The work proposed will improve our understanding of alternative splicing and how it contributes to organism complexity. Researchers involved in splicing, transcriptional regulation and post-transcriptional control will will be impacted by these studies. The use of high-throughput CLIP assays will be useful to the growing community of scientists involved in the application and analysis of RNA bound to protein. The research will generate novel computational pipelines and methods for the computational analysis and integration of high-throughput data. These tools will be of use to computational biologists and genomics scientists and may be reused for other studies and applications.

Clinical research scientists and particularly those involved in cancer will find the results useful and applicable to other cancers. As stated in the data-management plan and pathways to impact documents all data and downstream analysis results will be deposited in public repositories and made available through visualisation on the world-wide-web and via tracks for popular genome-browsers such as IGV, UCSC or Ensembl. The results generated will contribute to the growing wealth of post-genomics knowledge being generated around the world.

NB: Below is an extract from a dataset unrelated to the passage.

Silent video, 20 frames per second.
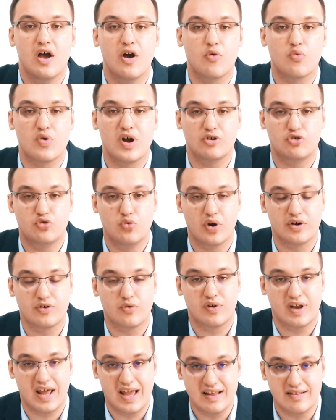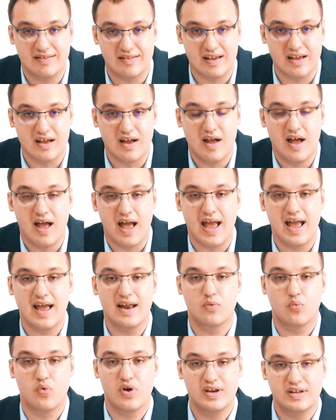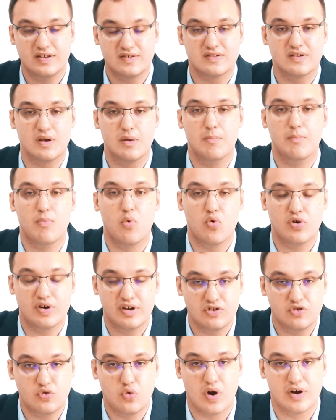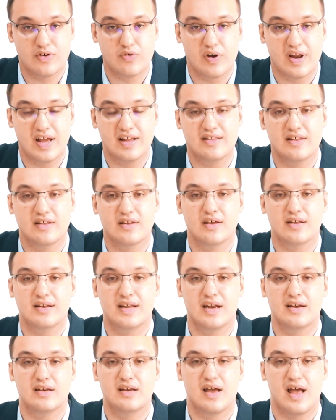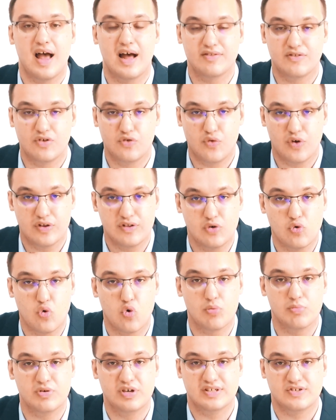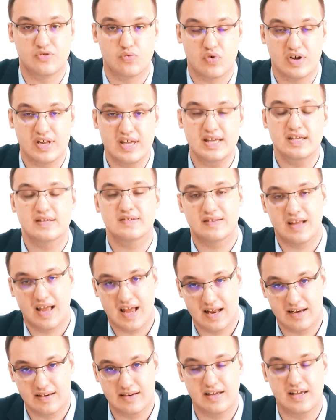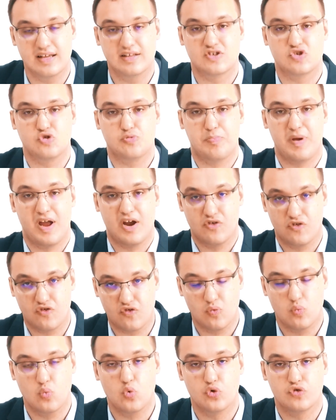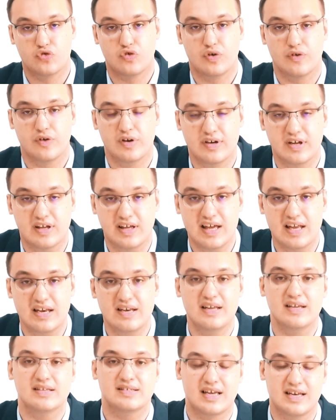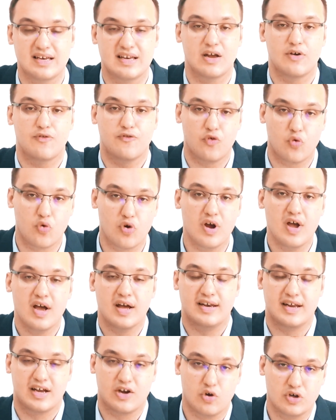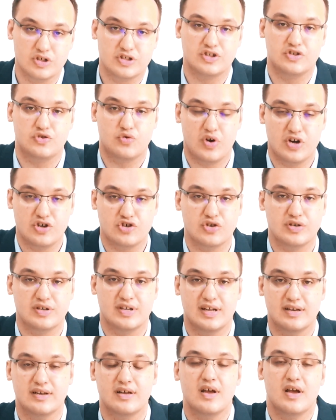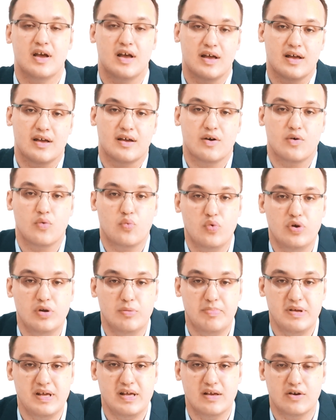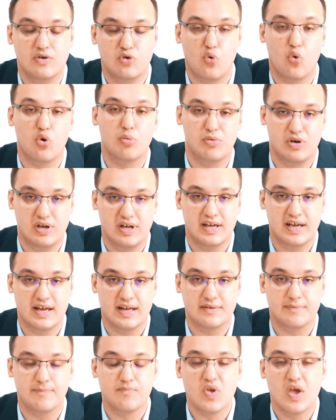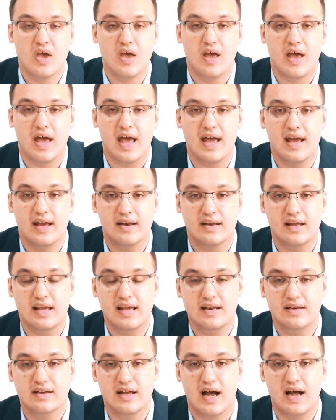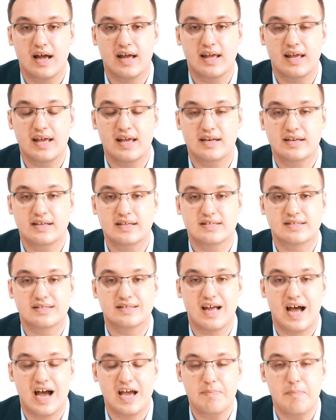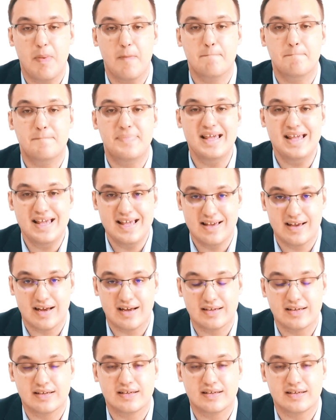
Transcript: around 280. And when it's more than 280, then the antidiuretic hormone is released and it spares water in the kidneys and therefore the concentration then uh, will be normal again. And in, in this type B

There are impacts for the knowledge economy of the United Kingdom as this cutting edge-research brings together experts in computational genomics and clinical sciences to tackle a common problem. The UK must take a lead on new high-throughput genomics technologies in order to retain its competitiveness in the sciences. There are additional economic and commercial impacts. In particular, there is genuine potential for drug targets or novel diagnostic/prognostic tools to be exploited by industrial partners.

The goal of this project is to derive new insights into cancer and tumorigenesis with the potential for diagnostic or therapeutic targets. This impact long term will be felt by patients through improvements in diagnosis, prognostic tools and ultimately treatment of common and serious cancers.